In fact, most database tables are more than 3 or 4 columns, so if your table search function looks up something by “lookup column” and only needs to return a handful of other columns, you can index on “lookup column” and then include the columns you need to return. This could be much smaller than the clustered index, maybe only 10-20% on a table with lots of columns. 30GB extra is much more desirable than 300GB extra.
Indexed columns are those that appear in the WHERE clause of your SQL so if you had SELECT country FROM users WHERE name = 'luke' AND age = 35
then both name
and age
would need to be indexed columns but country
could be included in the index instead.
Why Filtered Indexes then?
In the above example, you could possibly get quite a small index, but if you need to return most or all of the columns in the query then that is where it can fall down. If you index is fully covering, it will be used but will be really large. If it is NOT covering, SQL Server will work out whether to use the index to get the primary key and then a “Key Lookup” to get the missing columns from the clustered index or if it thinks there will be too many key lookups, it will simply ignore the index and scan the clustered index!

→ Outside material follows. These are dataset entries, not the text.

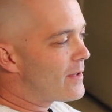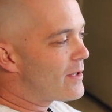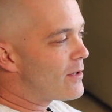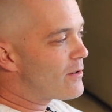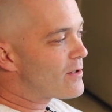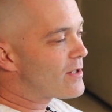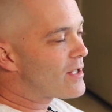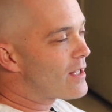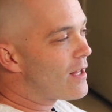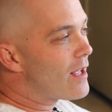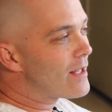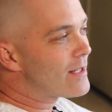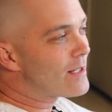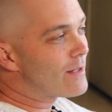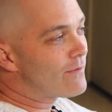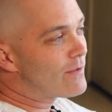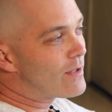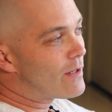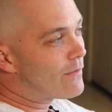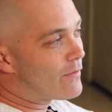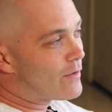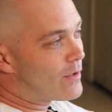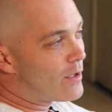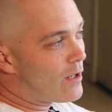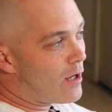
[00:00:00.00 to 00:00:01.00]
There's lots of
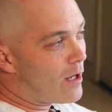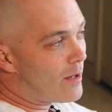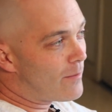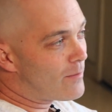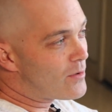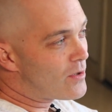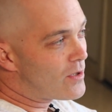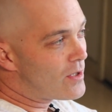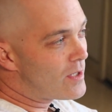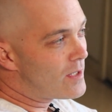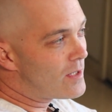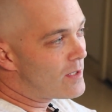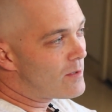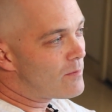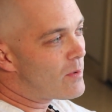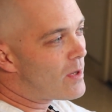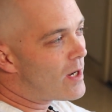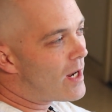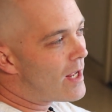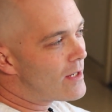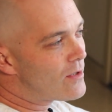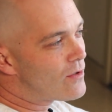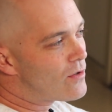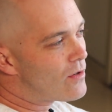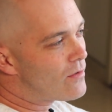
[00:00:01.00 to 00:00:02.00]
different options,
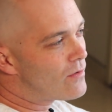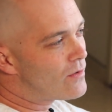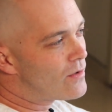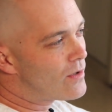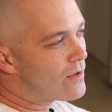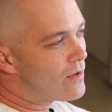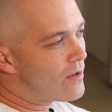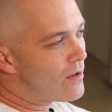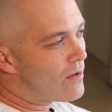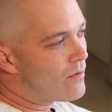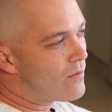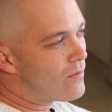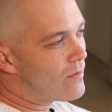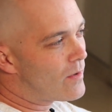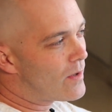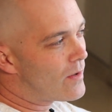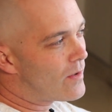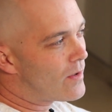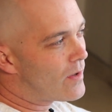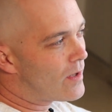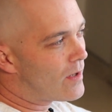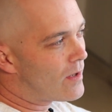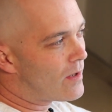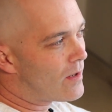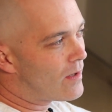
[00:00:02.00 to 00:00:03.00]
but I chose to go
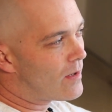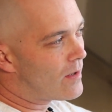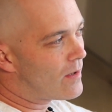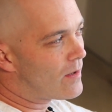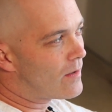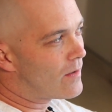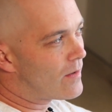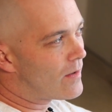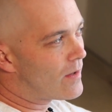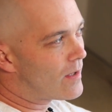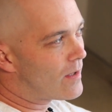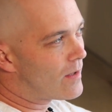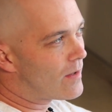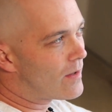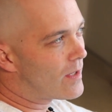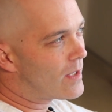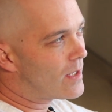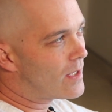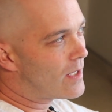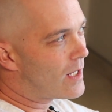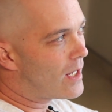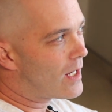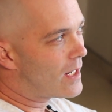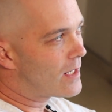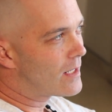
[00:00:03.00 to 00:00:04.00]
with the,
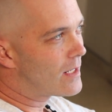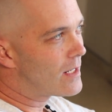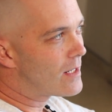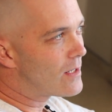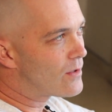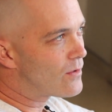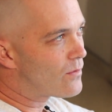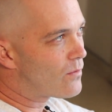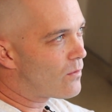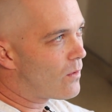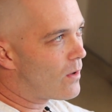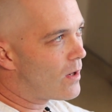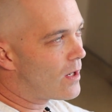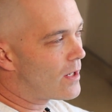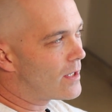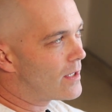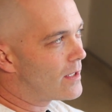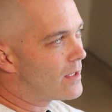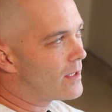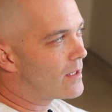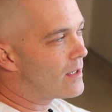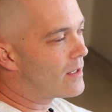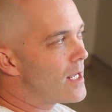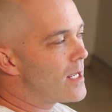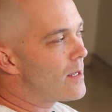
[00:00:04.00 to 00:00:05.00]
the 90s
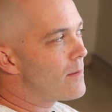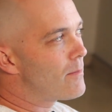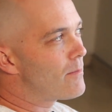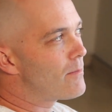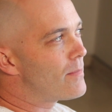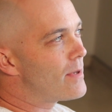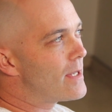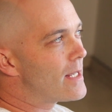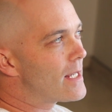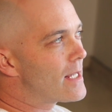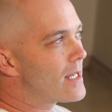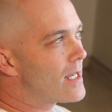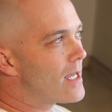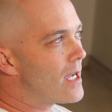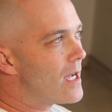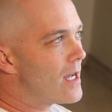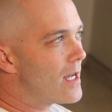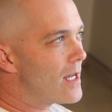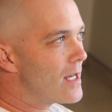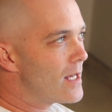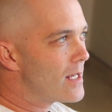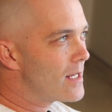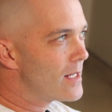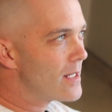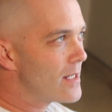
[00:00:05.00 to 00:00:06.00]
one
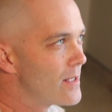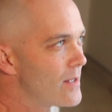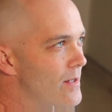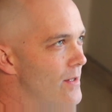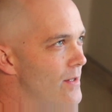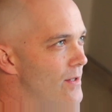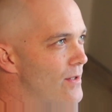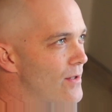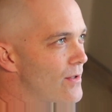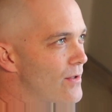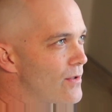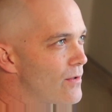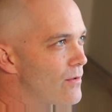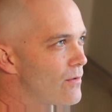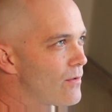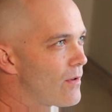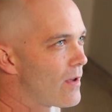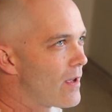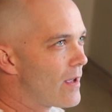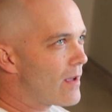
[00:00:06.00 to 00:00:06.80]
because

Secondly, if you search by a number of different columns, then you might need indexes for all of them so your 30GB index becomes 10 x 30GB indexes and you are back to eating disk space!
This is where a filtered index could be the solution. The filtered index is like a normal index but in addition to setting indexed and included columns, you can define a filter statement like Active = 1
or Age > 20 AND Disabled = 0
and if your query contains part of the where clause that matches this (in any order) then the query planner will prefer your filtered index. It will still be subject to normal optimisation like if it doesn’t return all required columns, it might cause key lookups or be ignored but now the space savings could be significant if your have a table where you are querying only a small number of rows using static comprison functions like Age > 20
rather than something dynamic like name = 'luke'
which is not what a filtered index is for.

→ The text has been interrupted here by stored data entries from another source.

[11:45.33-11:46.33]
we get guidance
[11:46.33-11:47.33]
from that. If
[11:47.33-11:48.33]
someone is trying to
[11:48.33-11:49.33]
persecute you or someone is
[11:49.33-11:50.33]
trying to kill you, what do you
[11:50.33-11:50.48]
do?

I added one to a table of background jobs to process, most of what are already set to Done = 1
so my filtered index is simply based on Done = 0
, which would normally only return maybe max 10 rows. On my 3MB table, it only took 16kb of space, which is probably the smallest it could be anyway and that was an index that was including most of the table columns so that it did not require a key lookup to be performed.
SO for scenarios where it fits, it is an amazing tool to speed up queries without eating up space. The MS page lists these as suitable scenarios:
- When the values in a column are mostly NULL and the query selects only from the non-NULL values. You can create a filtered index for the non-NULL data rows.

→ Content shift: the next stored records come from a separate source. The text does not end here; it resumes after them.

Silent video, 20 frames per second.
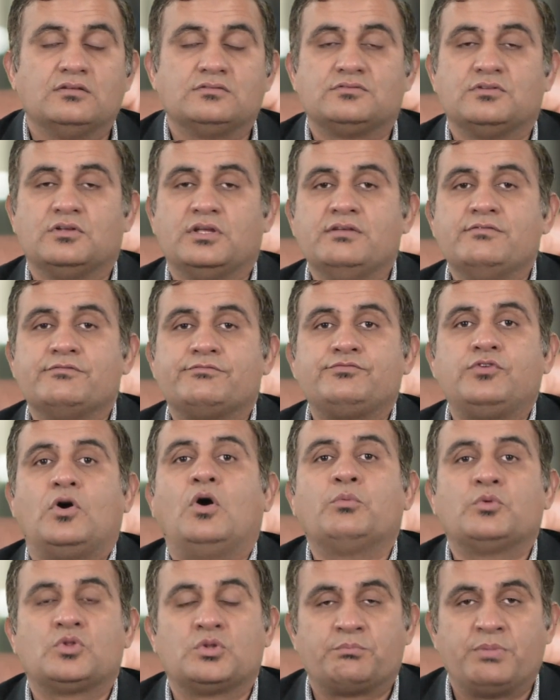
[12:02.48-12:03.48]

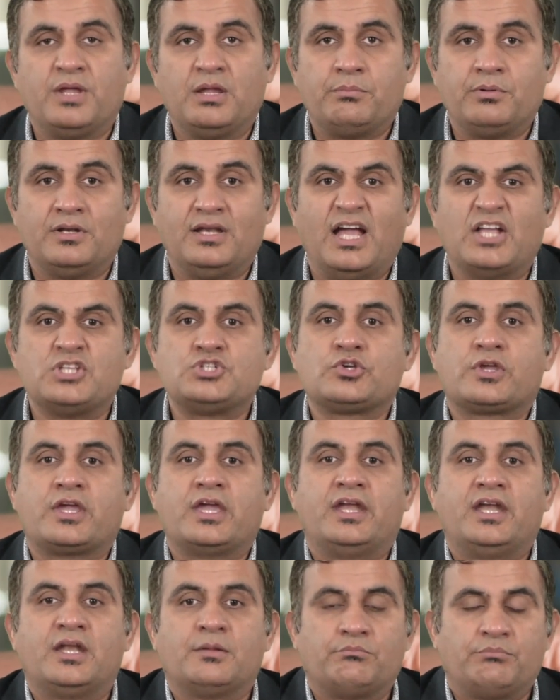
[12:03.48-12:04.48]
informed the people,
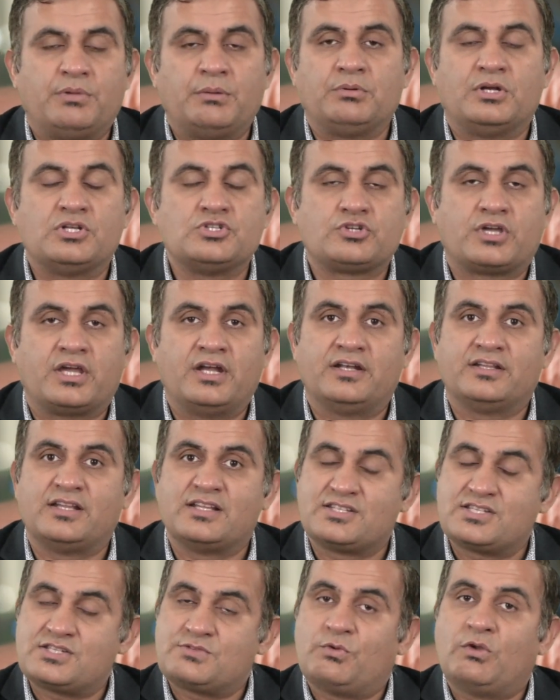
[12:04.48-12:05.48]
educated that
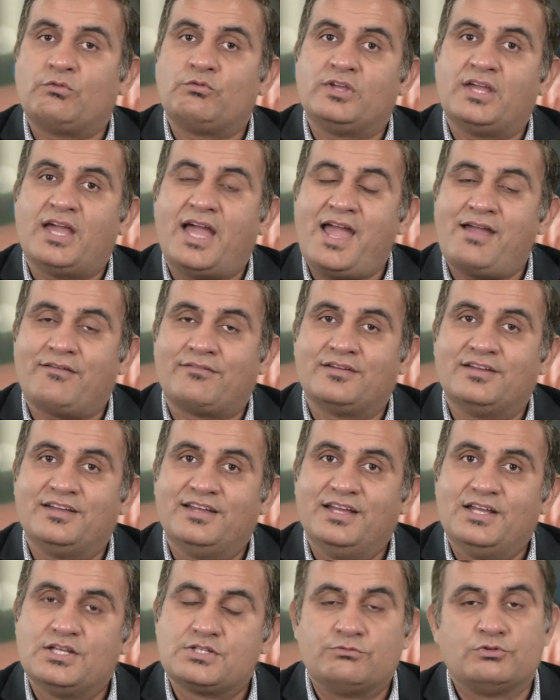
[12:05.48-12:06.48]
this is where we have.
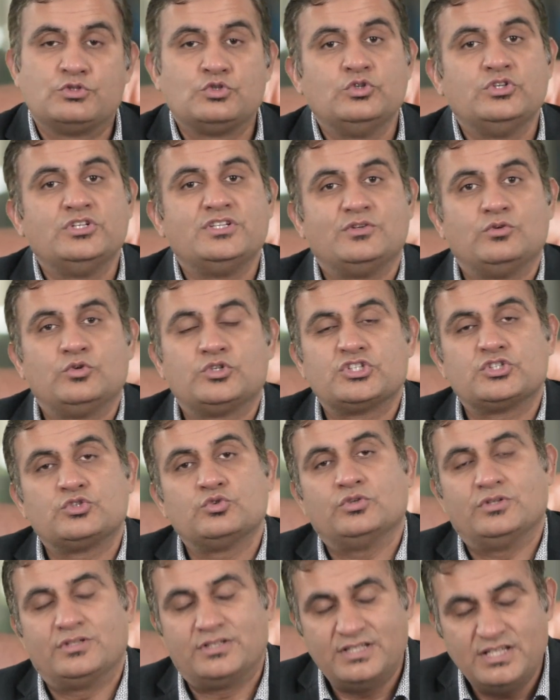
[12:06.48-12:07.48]
So we
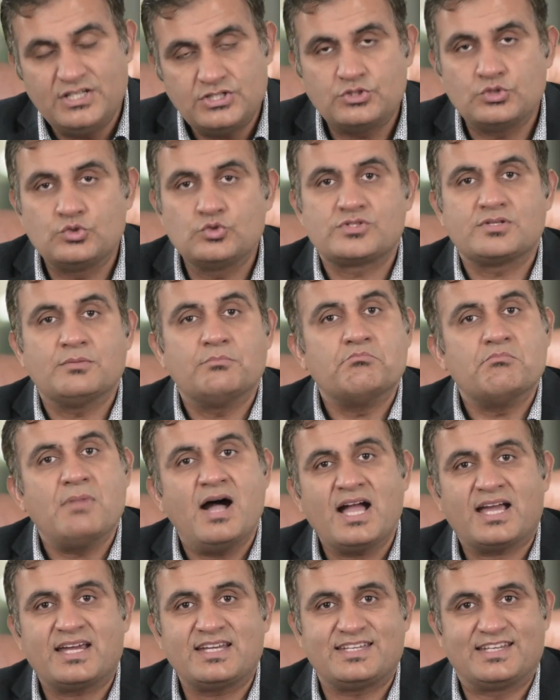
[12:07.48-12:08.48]
need to do some
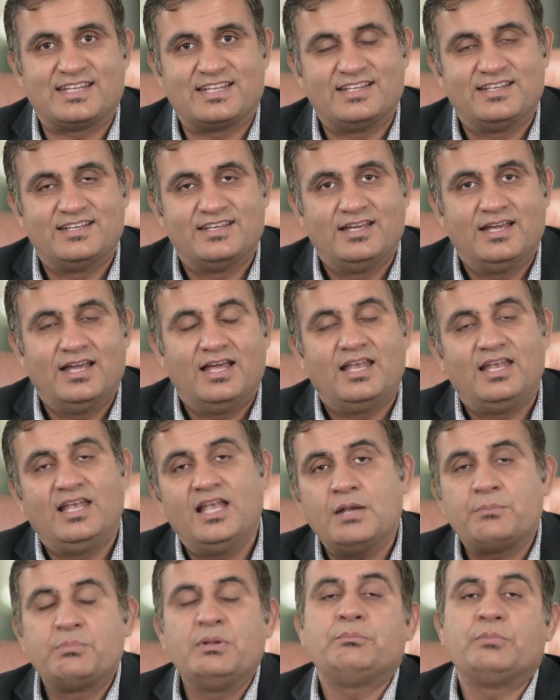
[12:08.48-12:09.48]
marketing.
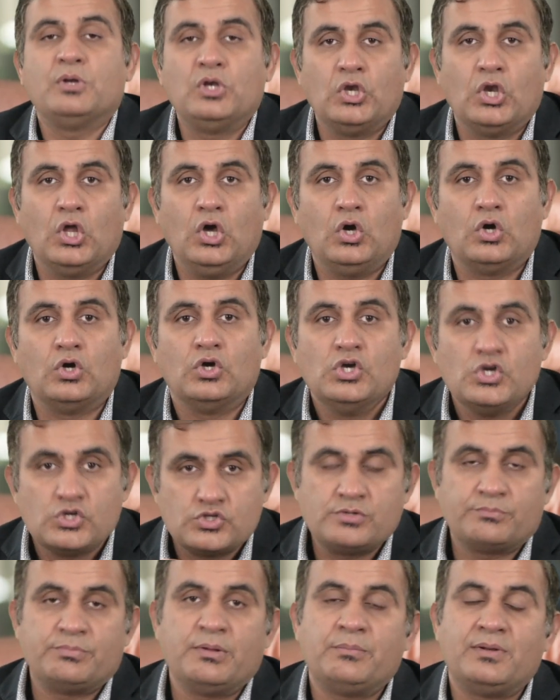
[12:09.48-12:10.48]
Let people know so
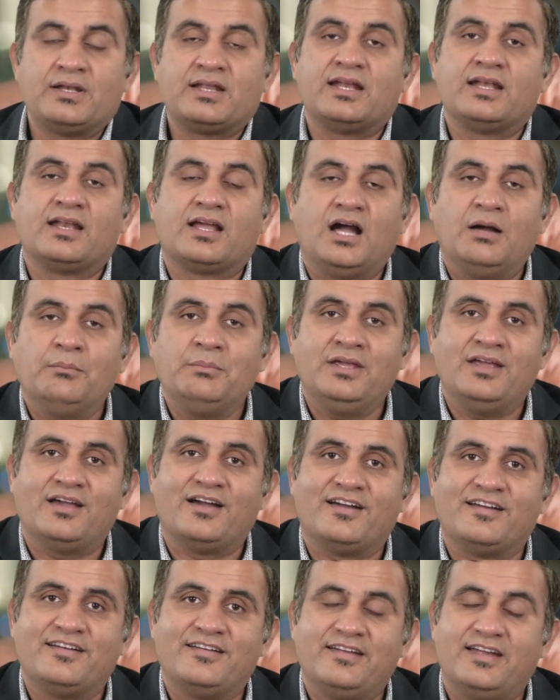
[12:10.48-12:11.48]
people can come here
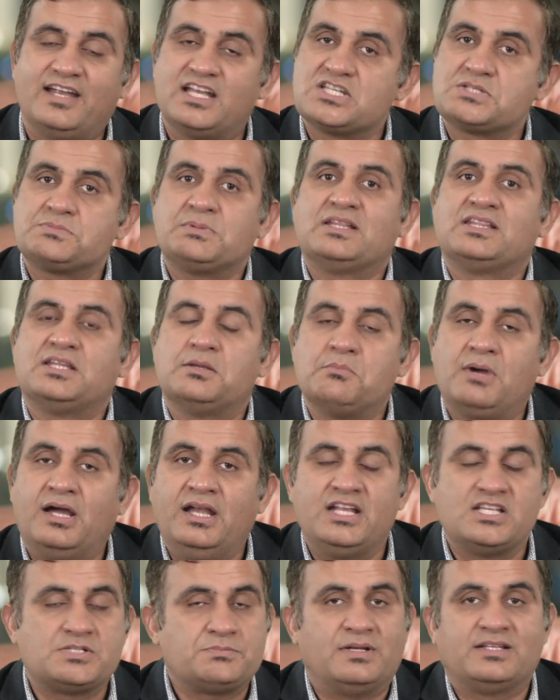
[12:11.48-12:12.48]
and spend their
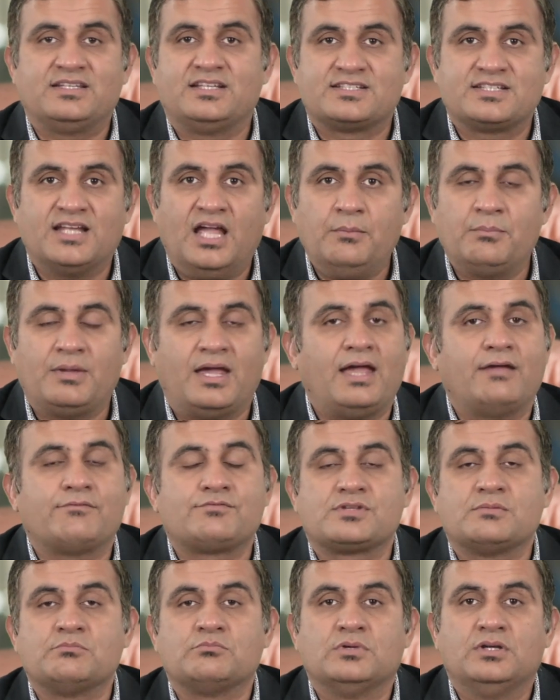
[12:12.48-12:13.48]
money, spend their time, have
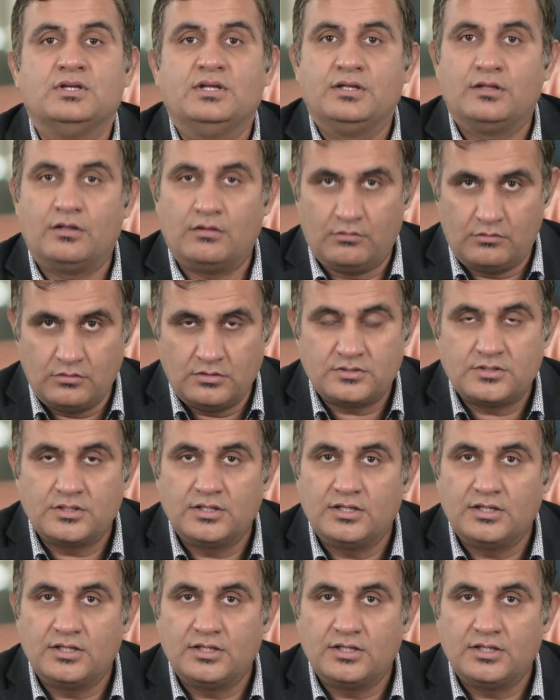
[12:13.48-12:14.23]
some good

- When rows in a table are marked as processed by a recurring workflow or queue process. Over time, most rows in the table will be marked as processed. A filtered index on rows that aren’t yet processed would benefit the recurring query that looks for rows that aren’t yet processed.
- When a table has heterogeneous data rows (lots of different values). You can create a filtered index for one or more categories of data. This can improve the performance of queries on these data rows by narrowing the focus of a query to a specific area of the table. Again, the resulting index will be smaller and cost less to maintain than a full-table nonclustered index.